John Brunner, one of three Republicans vying to take on Sen. Claire McCaskill (D-Mo.) in November, officially entered the race in October — the same month that Vi-Jon, his family’s health and cosmetic products company, commissioned a round of layoffs that included 36 workers.
Brunner had stepped down as the company’s CEO at the end of 2009, then bowed out of his role as chairman of the board in September 2011, anticipating his entrance into the Senate race the next month. He still serves on the board of directors.

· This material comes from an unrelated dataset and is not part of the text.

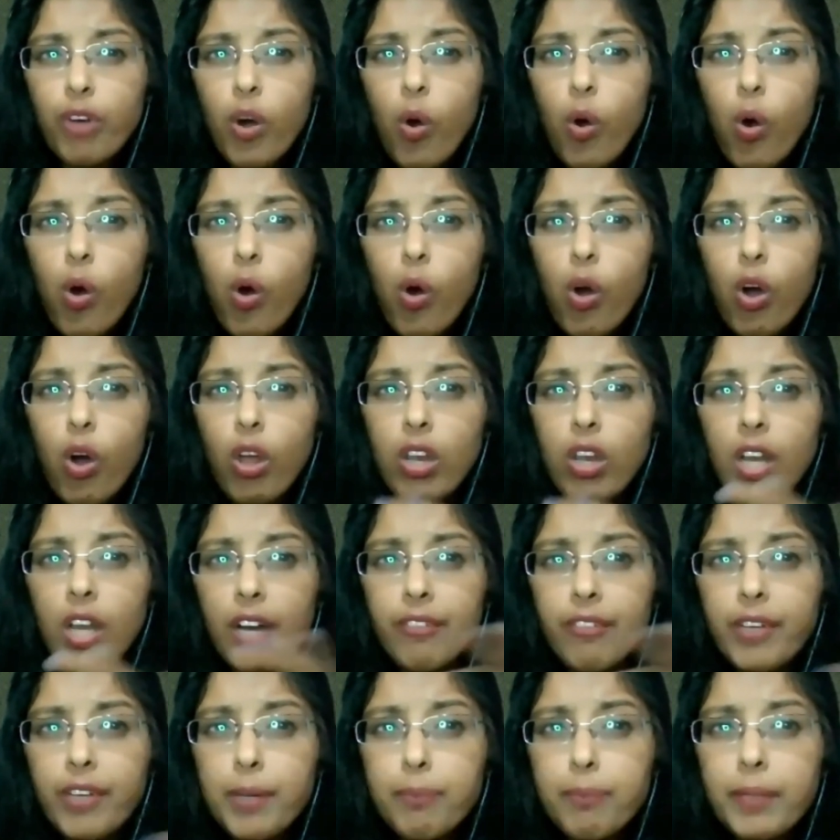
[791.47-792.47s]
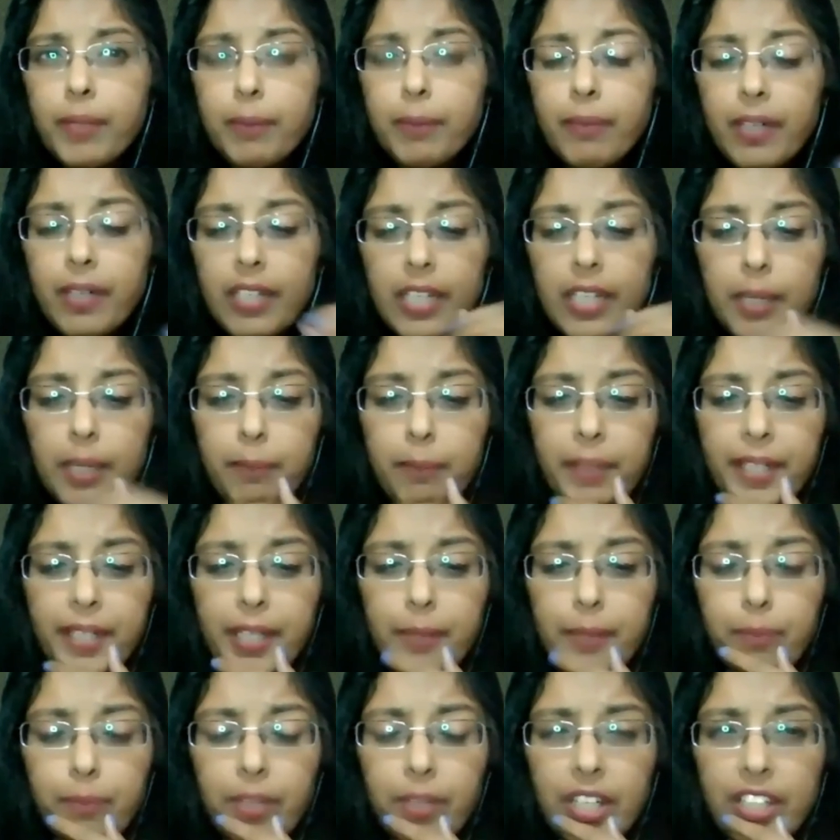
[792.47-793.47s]
all our
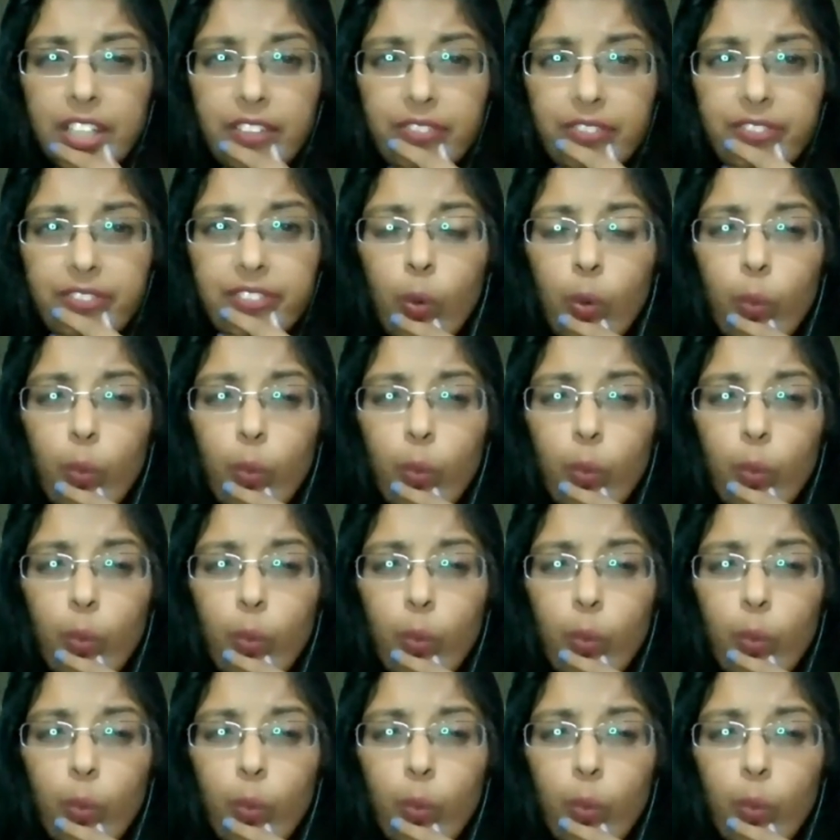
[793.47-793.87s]
limited belief.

Brunner has used his more-limited role to argue he wasn’t intimately involved in day-to-day decisions at the time the company was letting go of employees. But Brunner’s financial disclosure, filed in early February, shows he took a salary of $372,000 for 2011, which Democrats say chips away at his ability to distance himself from the layoffs.
“If John Brunner was taking nearly $400,000 in salary and filming dishonest ‘job creator’ ads on Vi-Jon’s factory floor, Brunner clearly had to know what was going on with Vi-Jon’s recent lay-offs,” said Caitlin Legacki, a spokeswoman for the Missouri Democratic Party.
“It is truly despicable that Claire McCaskill and her allies on the far left are gleefully using tragic job losses of any kind as a tool of political partisanship, especially since they are responsible for the job-killing policies that are destroying the private sector economy,” said Brunner spokesman Todd Abrajano.
Abrajano said a total of 36 employees were laid off by the company in October 2011.
Brunner has made substantial gains in upping his name recognition in the four months since he entered the Senate race, but is still polling behind former state Treasurer Sarah Steelman and Rep. Todd Akin (Mo.) in the GOP primary.
Still, Brunner’s personal wealth could help him compete with McCaskill’s fundraising prowess: He donated slightly more than $1 million to his campaign in the last three months of 2011.
- This post was updated on Feb. 9, 2012 at 11:16 a.m.